The Credit Agreement contains mandatory prepayment provisions that require Aptevo and its subsidiaries to prepay the term loan
with the proceeds of sales of certain contractual payment streams.
The
Credit Agreement also contains customary events of default, including, among other things, failure to pay principal or interest
due under the Credit Agreement, default of covenants, a cross-default to Aptevo’s or its subsidiary’s other material
indebtedness, breach of material contracts by Aptevo or its subsidiaries, commencement of liquidation, reorganization or similar
relief, or termination or loss of right to certain contractual payments.
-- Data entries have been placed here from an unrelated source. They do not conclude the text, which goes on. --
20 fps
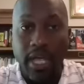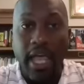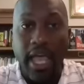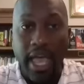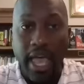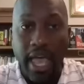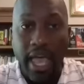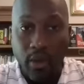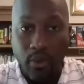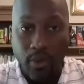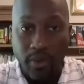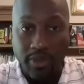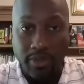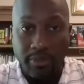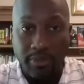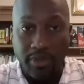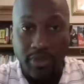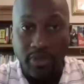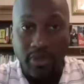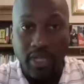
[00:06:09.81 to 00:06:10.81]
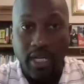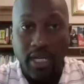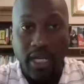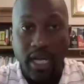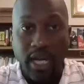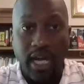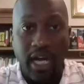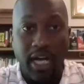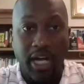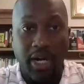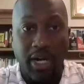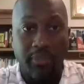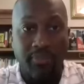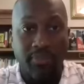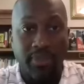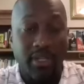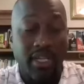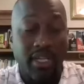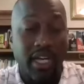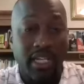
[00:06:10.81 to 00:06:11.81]
equitable
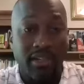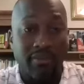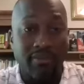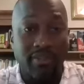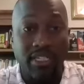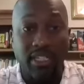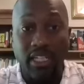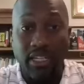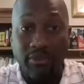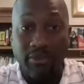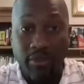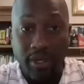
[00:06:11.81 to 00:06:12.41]
kind of deliverySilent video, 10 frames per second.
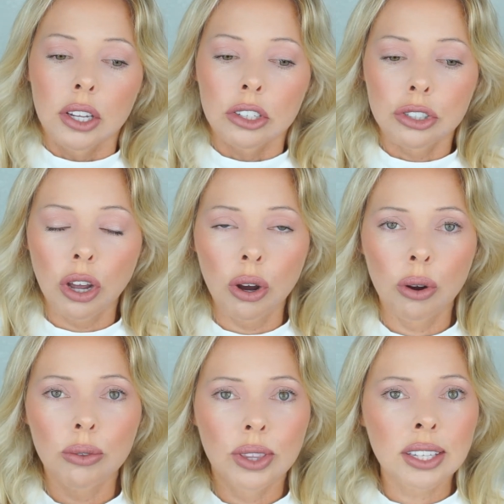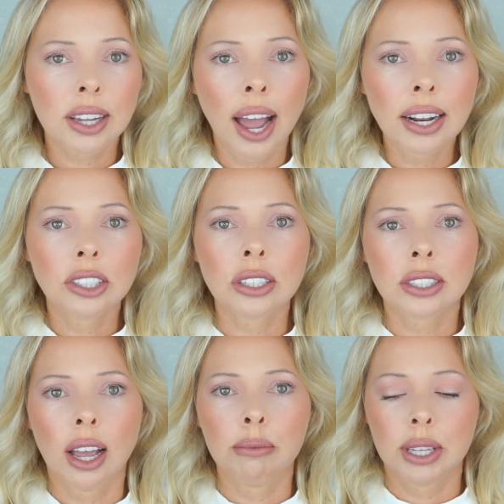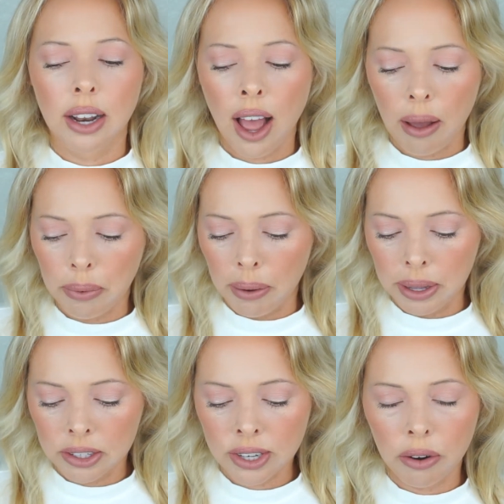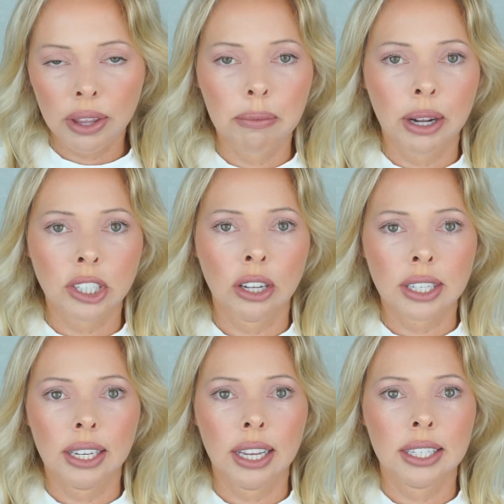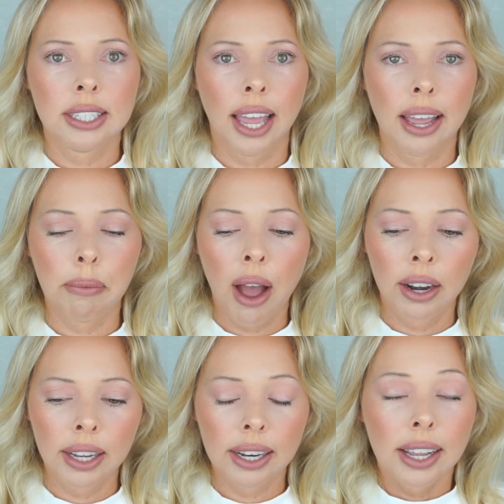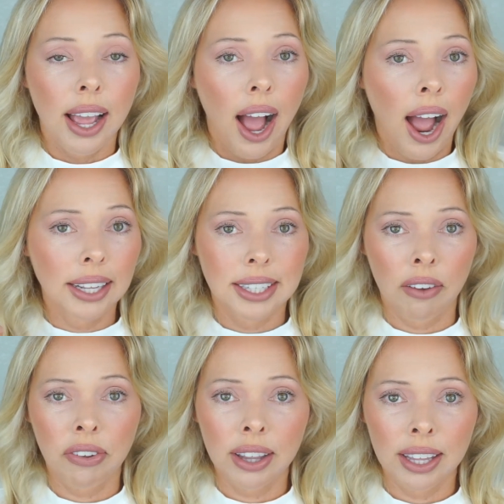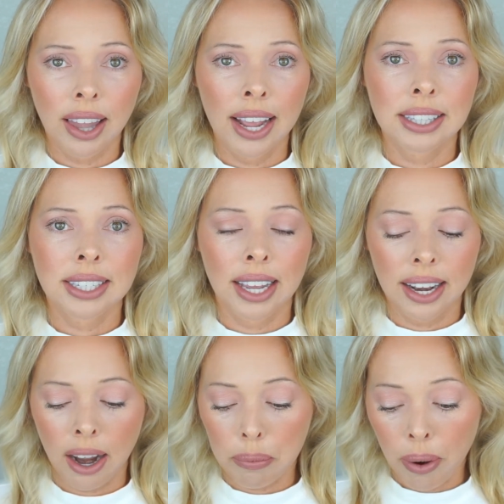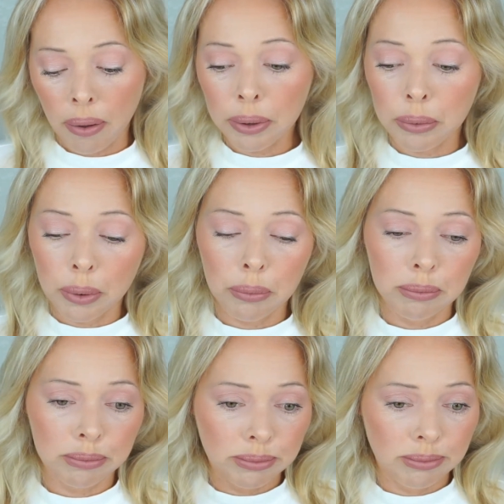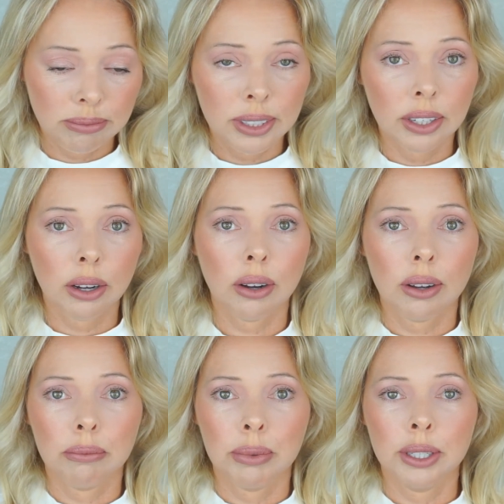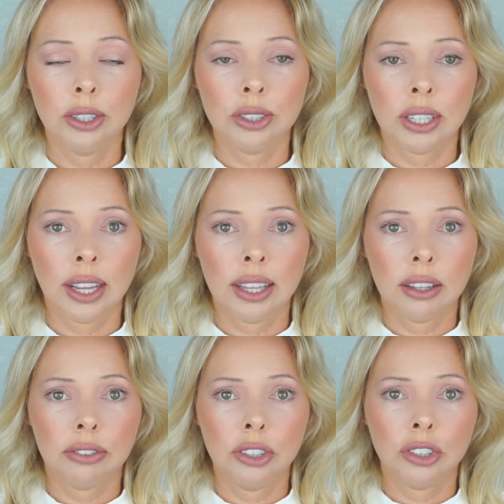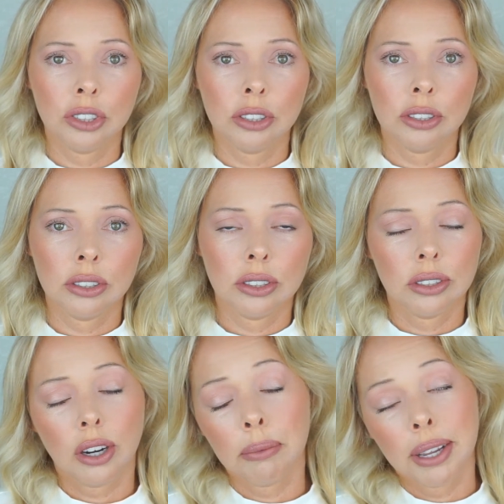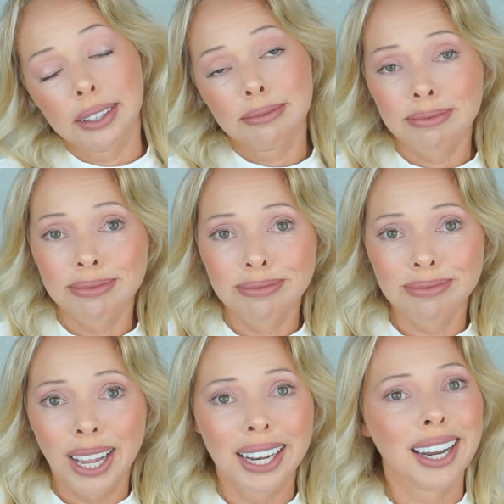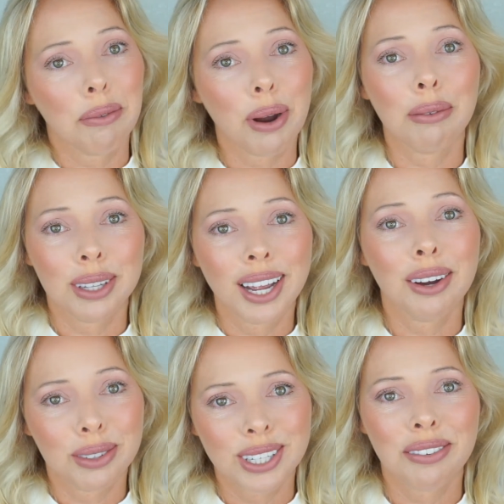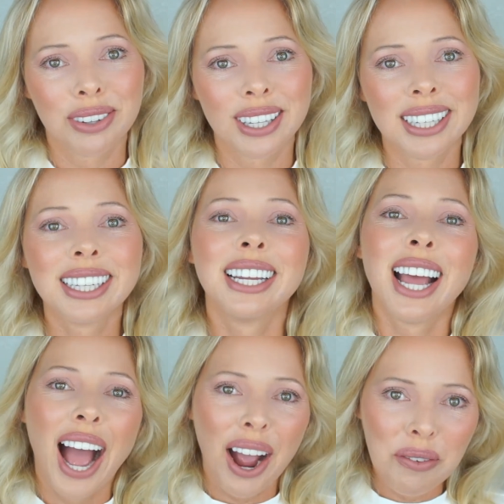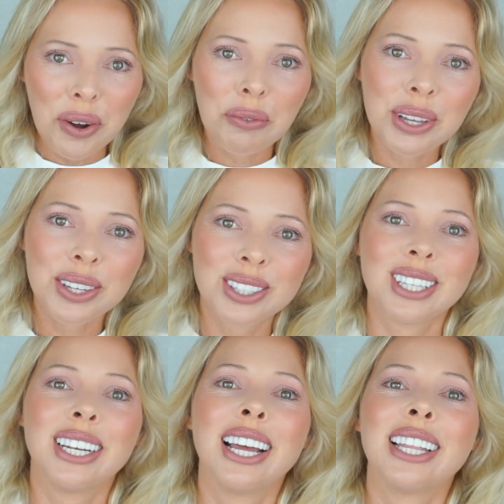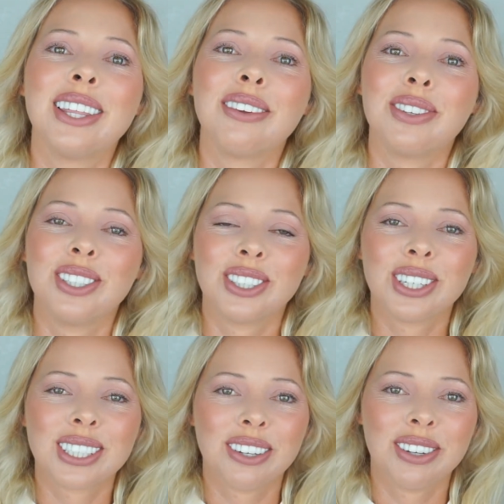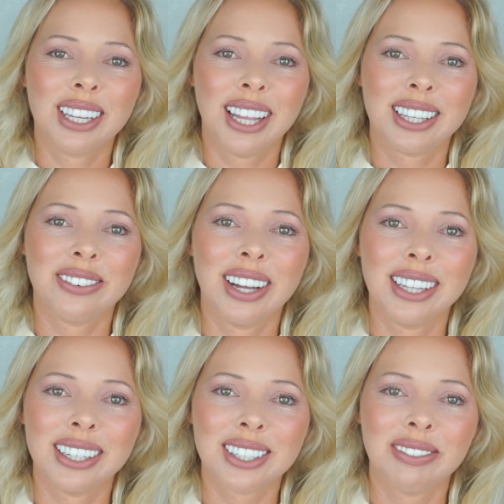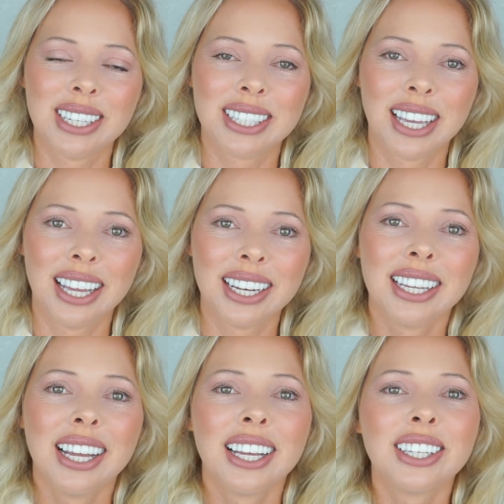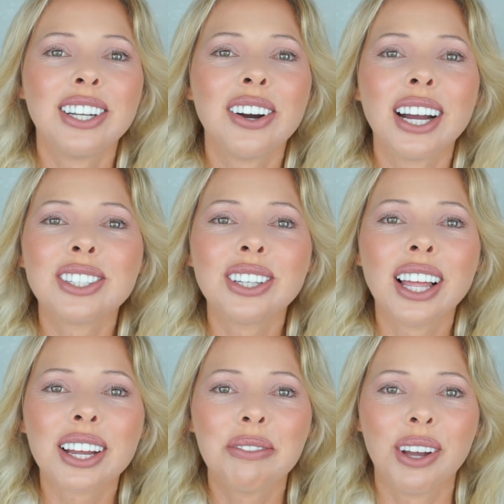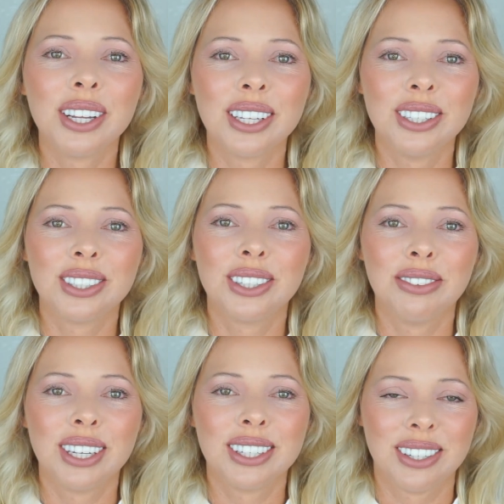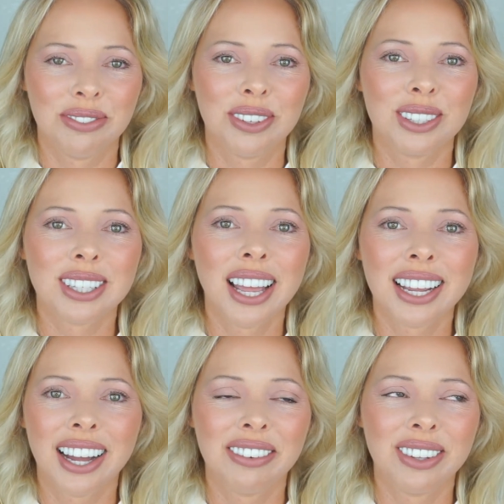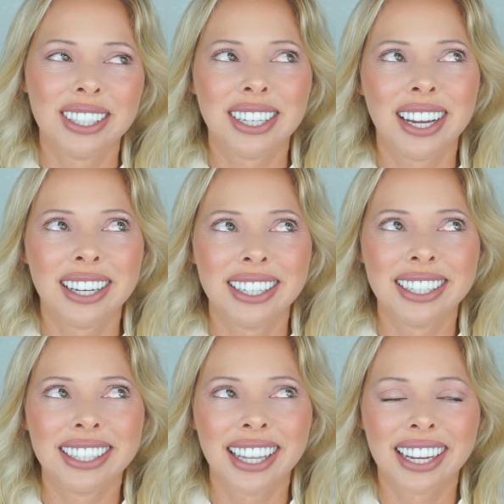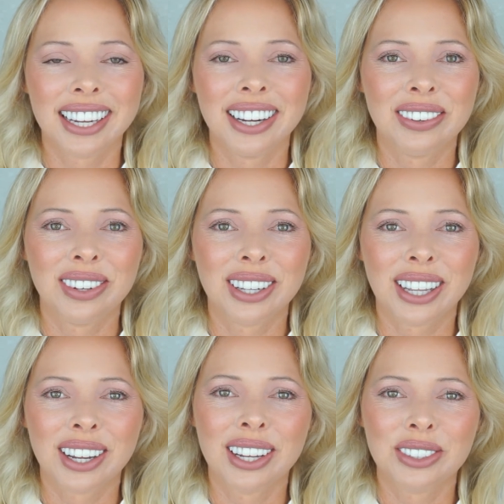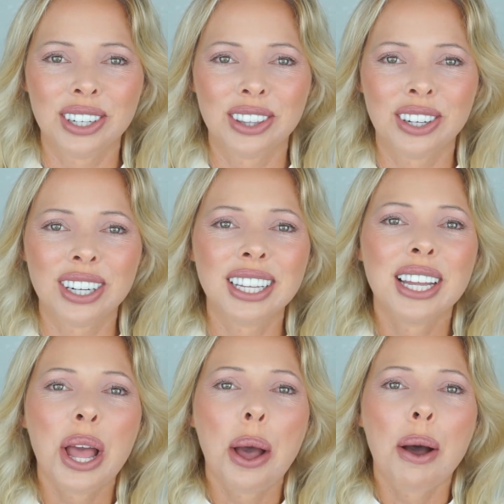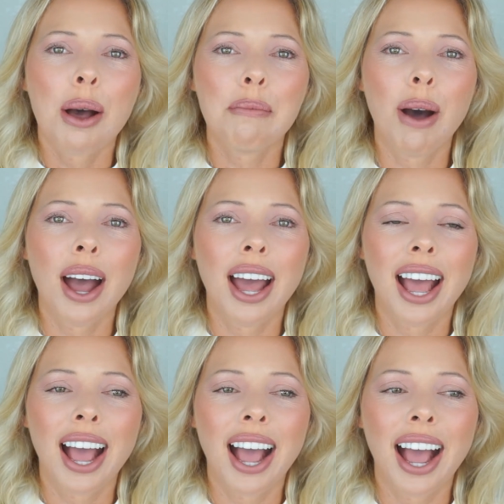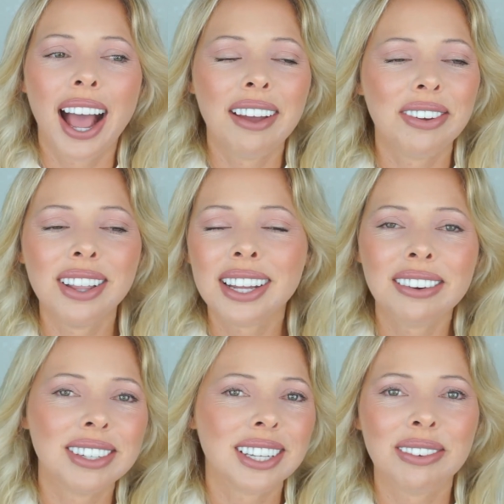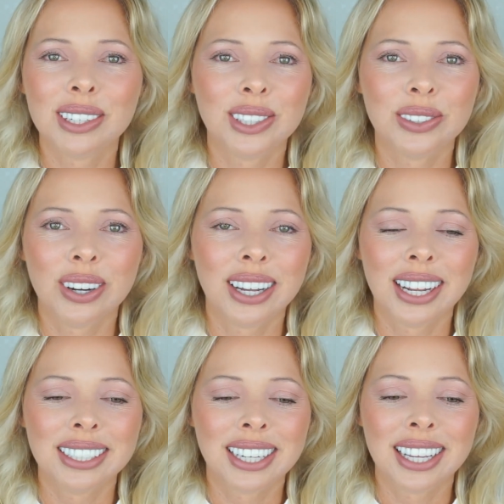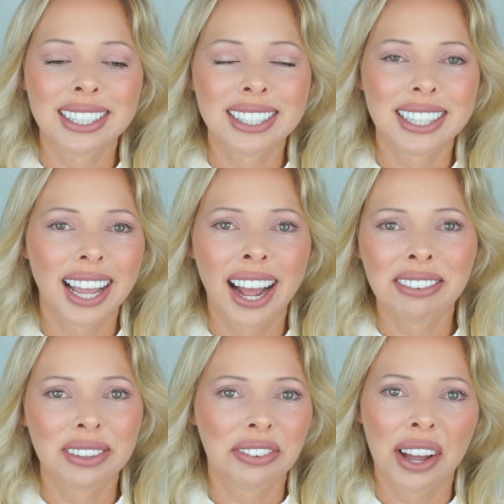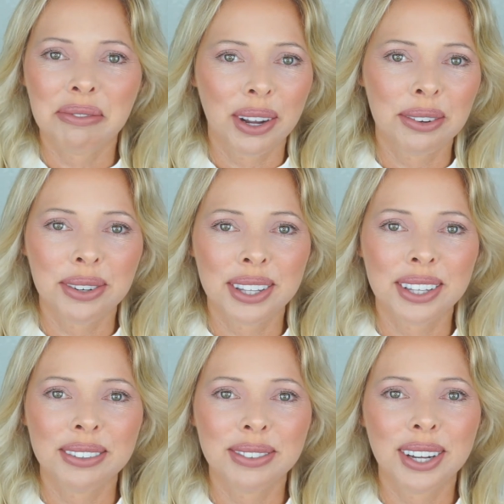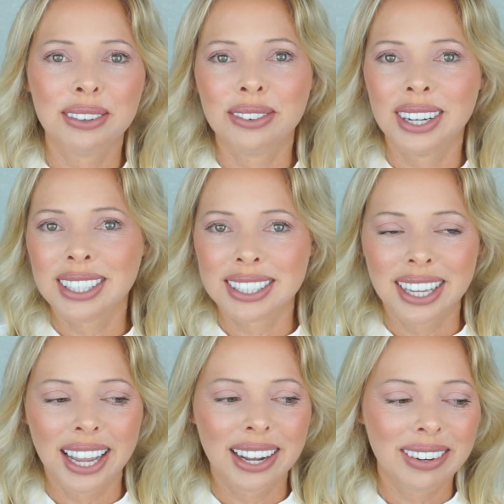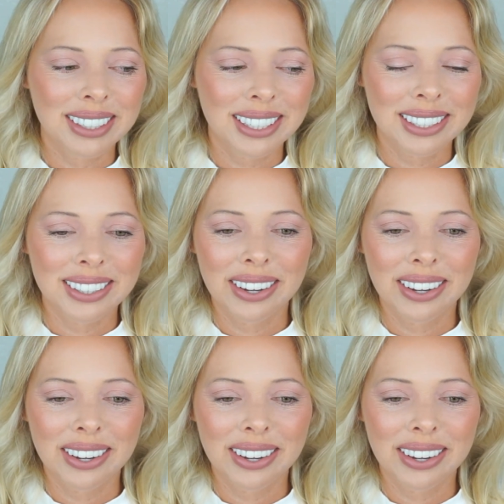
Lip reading: So this kind of just sums it up. I mean, there's not really much else I need to say about it. I definitely liked it. I probably will, you know, be using it in the future. I mean, not probably, I will be using it in the future because I really like the way it looks on my skin. You know, I do like a million YouTube videos, it feels like. I've only done like 130, but I feel like every time I do one, I just have to find my rhythm of what to say, what to do.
The obligations of Aptevo and the other borrowers under
the Credit Agreement are secured by all of their assets other than (1) certain voting shares of future foreign subsidiaries of
Aptevo if granting security over such shares would result in an adverse tax event, and (2) any lease, license or other contract
where the grant of a security interest would constitute a default, be prohibited by applicable law, or would require certain third-party
consents, except to the extent the anti-assignment override provisions of the Uniform Commercial Code apply.
The
related financing documents contain (1) a customary agency fee, (2) an origination fee of $125,000, (3) a termination fee (payable
on a total or partial prepayment of the term loan, in respect of the portion of the term loan prepaid) in an amount that would
be necessary to generate (i) a 10% return on invested capital during the first 6 months following the Closing Date, (ii) a 12%
return on invested capital during months 7, 8, or 9 following the Closing Date, and (iii) a 13% return on invested capital during
months 10, 11, or 12 following the Closing Date, whether such prepayment is voluntary or by reason of the occurrence of an event
of default or acceleration of the loan, and (4) an exit fee (payable on a total or partial prepayment of the term loan, in respect
of the portion of the term loan prepaid) in an amount equal to 6% of the amount prepaid at any time following the first anniversary
of the Closing Date, whether such prepayment is voluntary or by reason of the occurrence of an event of default or acceleration
of the loan.
The foregoing
description of the Credit Agreement and related financing documents is a summary, is not complete, and is qualified in its entirety
by the full text of the Credit Agreement, a copy of which the Company intends to file as an exhibit to its Quarterly Report on
Form 10-Q for the quarter ended September 30, 2020.